Apply a similar scenario to technologies such as self-replicating nanomachines or perhaps something in the genetic engineering domain and we could be talking about a whole range of bizarre possibilities, "gray goo" being just the most extreme.

Report this comment
#26 posted by Anonymous, August 10, 2009 6:16 AM

Only a few of these really seemed apocalyptic. The rest were just things that would dramatically change our lives. Last time I checked, change != apocalypse. If it did, I'm sure Obama would've chosen a different campaign slogan.

Report this comment

@15: Sadly, people aren't going to lay off "Peak Oil" because people all seem to have a slightly different notion as to what it means, and that coupled with our slightly different approaches to even the topics we can all agree on all results in this miasma of possible solutions.

@19: I agree that "technology will save us" is blatant hubris. In fact I think that it could be right up there at the "Jesus will come back and save us from global warming" level of hubris.

As a population we are not placing enough of an emphasis on education and hard work.
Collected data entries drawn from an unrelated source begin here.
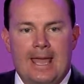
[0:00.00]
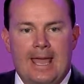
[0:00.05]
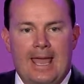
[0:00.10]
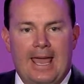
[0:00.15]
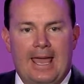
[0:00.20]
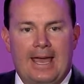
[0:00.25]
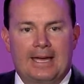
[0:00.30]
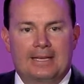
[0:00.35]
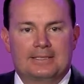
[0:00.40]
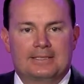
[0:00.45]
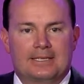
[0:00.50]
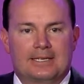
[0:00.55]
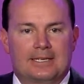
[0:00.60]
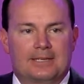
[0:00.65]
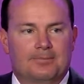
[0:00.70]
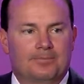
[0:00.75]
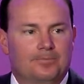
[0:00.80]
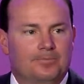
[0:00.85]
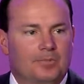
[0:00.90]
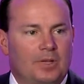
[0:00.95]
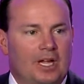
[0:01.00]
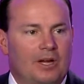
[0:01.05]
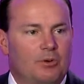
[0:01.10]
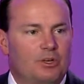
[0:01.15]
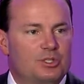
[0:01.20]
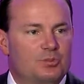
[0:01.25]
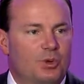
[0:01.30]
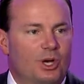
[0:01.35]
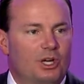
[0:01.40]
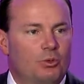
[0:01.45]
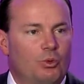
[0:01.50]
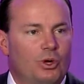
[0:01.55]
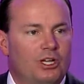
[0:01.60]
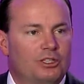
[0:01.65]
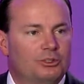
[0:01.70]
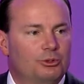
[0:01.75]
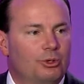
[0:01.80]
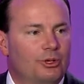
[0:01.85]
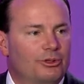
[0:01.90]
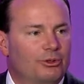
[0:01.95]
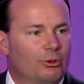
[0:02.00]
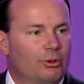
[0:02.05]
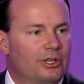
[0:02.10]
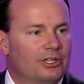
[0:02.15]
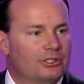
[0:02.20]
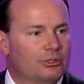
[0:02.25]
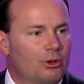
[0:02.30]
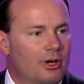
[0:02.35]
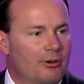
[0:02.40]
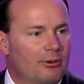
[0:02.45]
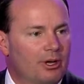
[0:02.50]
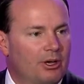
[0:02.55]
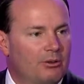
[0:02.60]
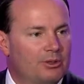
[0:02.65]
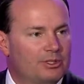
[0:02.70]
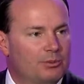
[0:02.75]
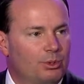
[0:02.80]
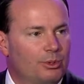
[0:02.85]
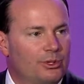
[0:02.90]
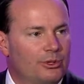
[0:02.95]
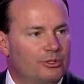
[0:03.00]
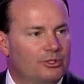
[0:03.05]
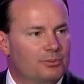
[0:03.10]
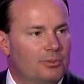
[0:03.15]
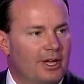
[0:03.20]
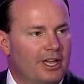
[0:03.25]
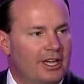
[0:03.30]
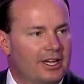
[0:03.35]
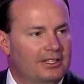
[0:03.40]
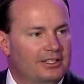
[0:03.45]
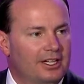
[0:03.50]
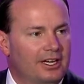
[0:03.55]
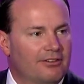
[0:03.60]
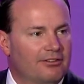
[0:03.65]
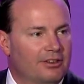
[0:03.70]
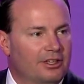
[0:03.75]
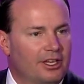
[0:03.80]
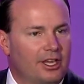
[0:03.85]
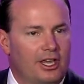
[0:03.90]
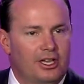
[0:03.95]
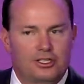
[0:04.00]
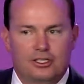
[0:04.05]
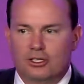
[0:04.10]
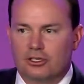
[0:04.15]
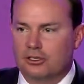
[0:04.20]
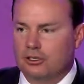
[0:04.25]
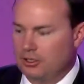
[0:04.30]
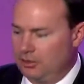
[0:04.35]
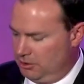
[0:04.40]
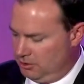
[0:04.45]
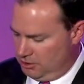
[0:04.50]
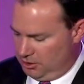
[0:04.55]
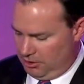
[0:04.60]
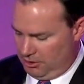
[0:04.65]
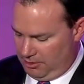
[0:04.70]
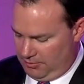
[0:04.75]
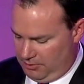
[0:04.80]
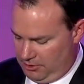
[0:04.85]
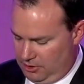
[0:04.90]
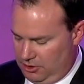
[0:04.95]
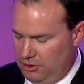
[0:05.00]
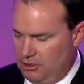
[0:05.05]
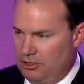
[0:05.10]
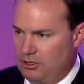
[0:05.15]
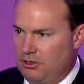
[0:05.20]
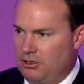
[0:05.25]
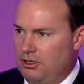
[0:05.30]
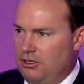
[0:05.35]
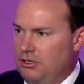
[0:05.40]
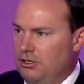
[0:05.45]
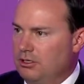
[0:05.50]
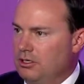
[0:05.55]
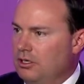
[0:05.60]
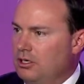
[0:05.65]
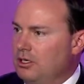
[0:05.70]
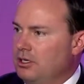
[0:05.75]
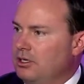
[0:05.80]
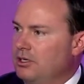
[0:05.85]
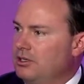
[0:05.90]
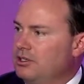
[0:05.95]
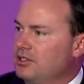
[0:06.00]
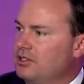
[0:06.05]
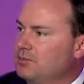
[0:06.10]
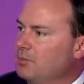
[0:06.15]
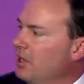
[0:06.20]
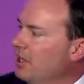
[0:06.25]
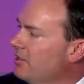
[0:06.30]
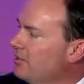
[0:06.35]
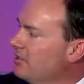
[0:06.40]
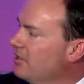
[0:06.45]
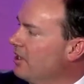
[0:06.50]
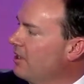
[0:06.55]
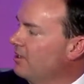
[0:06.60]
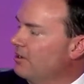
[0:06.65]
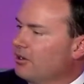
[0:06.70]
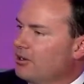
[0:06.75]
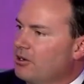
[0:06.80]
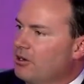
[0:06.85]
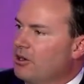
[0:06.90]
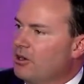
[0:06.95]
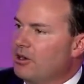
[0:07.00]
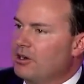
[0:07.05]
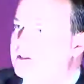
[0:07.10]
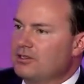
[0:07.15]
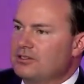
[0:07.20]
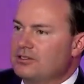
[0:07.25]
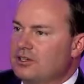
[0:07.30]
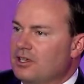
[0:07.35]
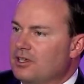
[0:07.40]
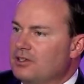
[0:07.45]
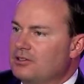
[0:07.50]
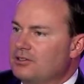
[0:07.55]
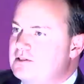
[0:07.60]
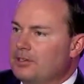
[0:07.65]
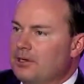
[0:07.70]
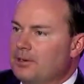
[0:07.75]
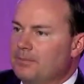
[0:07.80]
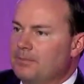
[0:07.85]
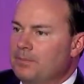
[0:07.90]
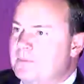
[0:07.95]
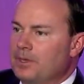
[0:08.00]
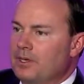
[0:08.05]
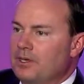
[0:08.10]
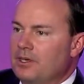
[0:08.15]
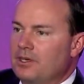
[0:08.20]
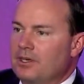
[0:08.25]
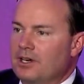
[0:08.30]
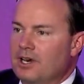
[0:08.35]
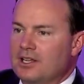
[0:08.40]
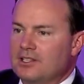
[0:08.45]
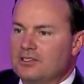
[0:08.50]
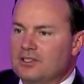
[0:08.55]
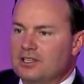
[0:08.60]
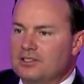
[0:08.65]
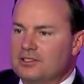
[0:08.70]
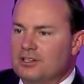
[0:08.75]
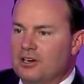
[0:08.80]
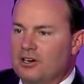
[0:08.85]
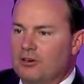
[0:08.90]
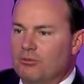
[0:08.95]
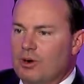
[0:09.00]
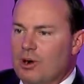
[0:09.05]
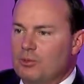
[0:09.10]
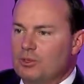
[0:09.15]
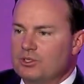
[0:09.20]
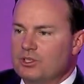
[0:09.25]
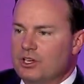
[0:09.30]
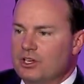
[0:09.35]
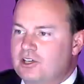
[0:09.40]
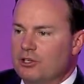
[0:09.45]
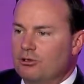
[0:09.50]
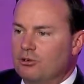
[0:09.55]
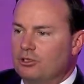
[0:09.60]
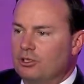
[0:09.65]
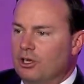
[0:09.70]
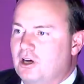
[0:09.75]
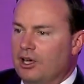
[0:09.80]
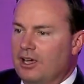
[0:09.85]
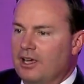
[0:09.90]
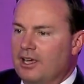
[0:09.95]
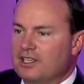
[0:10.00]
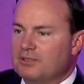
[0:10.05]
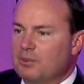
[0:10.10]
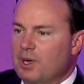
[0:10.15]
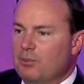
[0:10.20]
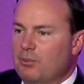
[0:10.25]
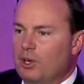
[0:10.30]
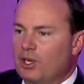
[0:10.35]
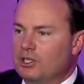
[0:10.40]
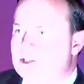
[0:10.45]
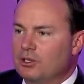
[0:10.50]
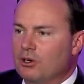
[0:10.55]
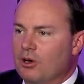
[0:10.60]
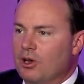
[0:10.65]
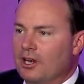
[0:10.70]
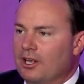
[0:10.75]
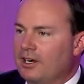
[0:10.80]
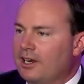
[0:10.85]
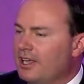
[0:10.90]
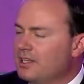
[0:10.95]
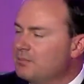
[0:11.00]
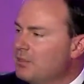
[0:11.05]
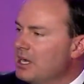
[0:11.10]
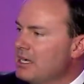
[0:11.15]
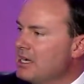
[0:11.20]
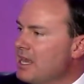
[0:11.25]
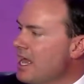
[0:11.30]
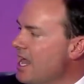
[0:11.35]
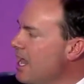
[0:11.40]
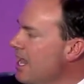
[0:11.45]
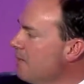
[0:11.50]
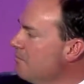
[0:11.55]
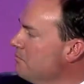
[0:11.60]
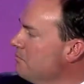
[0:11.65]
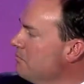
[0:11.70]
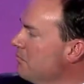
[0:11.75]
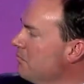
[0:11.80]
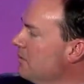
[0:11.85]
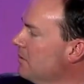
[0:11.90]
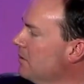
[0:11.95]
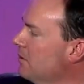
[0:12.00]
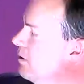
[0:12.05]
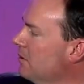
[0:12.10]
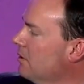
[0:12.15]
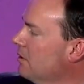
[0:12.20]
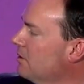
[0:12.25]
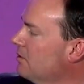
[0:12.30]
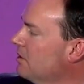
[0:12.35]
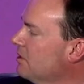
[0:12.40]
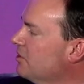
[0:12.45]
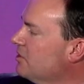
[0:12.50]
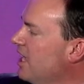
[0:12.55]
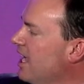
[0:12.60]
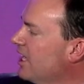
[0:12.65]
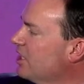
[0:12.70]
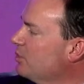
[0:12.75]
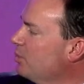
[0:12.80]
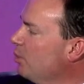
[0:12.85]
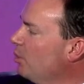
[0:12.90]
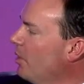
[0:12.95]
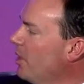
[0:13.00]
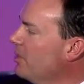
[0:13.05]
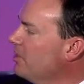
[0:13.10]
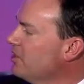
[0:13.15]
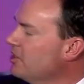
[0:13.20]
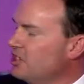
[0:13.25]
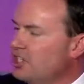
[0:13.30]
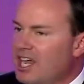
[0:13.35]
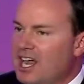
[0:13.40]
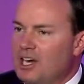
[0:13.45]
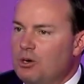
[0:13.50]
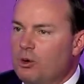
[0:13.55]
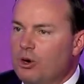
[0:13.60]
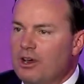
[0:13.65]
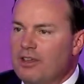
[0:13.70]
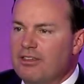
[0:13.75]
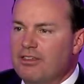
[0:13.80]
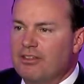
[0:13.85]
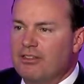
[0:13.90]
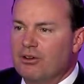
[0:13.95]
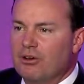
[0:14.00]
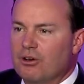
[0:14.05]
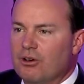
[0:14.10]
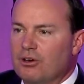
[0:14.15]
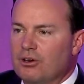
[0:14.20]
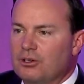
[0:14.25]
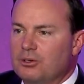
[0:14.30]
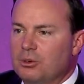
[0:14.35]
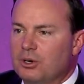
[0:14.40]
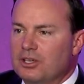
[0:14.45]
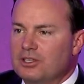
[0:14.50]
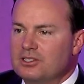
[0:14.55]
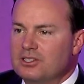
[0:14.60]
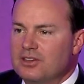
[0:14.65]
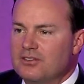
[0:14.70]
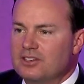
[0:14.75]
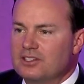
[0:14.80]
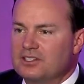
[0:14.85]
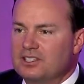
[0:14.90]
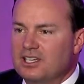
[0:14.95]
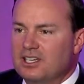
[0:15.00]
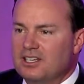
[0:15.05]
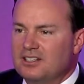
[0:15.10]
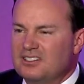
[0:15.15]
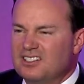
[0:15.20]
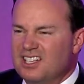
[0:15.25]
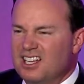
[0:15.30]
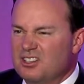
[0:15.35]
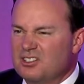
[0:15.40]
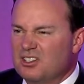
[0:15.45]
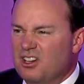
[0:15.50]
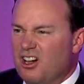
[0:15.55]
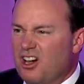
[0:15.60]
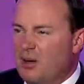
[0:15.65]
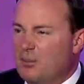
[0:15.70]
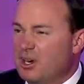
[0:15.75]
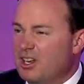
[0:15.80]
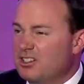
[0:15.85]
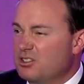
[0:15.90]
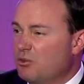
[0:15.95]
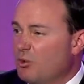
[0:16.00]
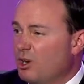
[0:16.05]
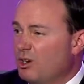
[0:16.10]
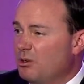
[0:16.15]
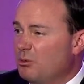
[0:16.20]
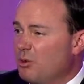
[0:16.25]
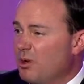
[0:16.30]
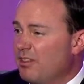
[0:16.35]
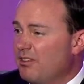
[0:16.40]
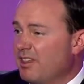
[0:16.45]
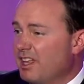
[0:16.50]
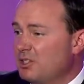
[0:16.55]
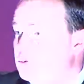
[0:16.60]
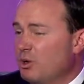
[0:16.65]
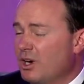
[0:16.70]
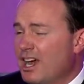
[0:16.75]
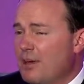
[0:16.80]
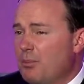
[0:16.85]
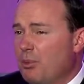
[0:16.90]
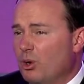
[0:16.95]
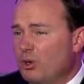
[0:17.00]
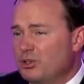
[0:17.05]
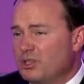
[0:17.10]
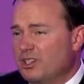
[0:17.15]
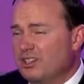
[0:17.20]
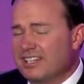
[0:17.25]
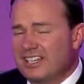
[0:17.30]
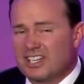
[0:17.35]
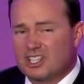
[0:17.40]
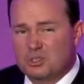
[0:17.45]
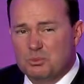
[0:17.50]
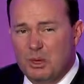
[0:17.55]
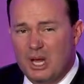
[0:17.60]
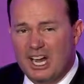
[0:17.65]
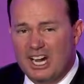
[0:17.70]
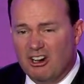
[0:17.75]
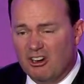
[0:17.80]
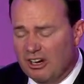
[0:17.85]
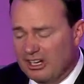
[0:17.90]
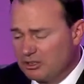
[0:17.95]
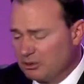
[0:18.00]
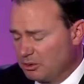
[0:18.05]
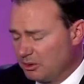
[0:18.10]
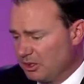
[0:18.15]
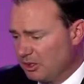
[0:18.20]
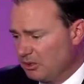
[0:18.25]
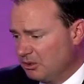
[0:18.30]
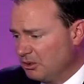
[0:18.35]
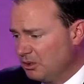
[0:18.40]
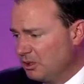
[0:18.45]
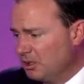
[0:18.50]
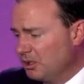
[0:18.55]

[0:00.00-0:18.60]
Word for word: And um, I respond well to authority, so I would always produce my identification. I'll even show you. This is my senator card. It says um, United States Senator representing Utah. Has my picture on it. Has my name. It says expiration January 3rd, 2017. Sounds ominous. Wondered whether that's when I personally expire. I don't know.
Technological breakthroughs do not happen in short order. It takes many great minds many great years to create a few great technologies. Sadly, many minds don't get to become great through lack of access to education or to the money to pay for it. Even if they're lucky enough to get the education, there's precious few opportunities to get paid real money to do research and development (i.e. creating new technologies) to pay back the money after they've gotten the education. Until such time as this changes, we may be headed to a future more in line with "Idiocracy" than anything else.

Report this comment

@#8 Ernunnos, I read your "hippies and goat cheese" in the same way you'd say "Life's not all skittles and beer, you know." Or in this case, hippies and goat cheese.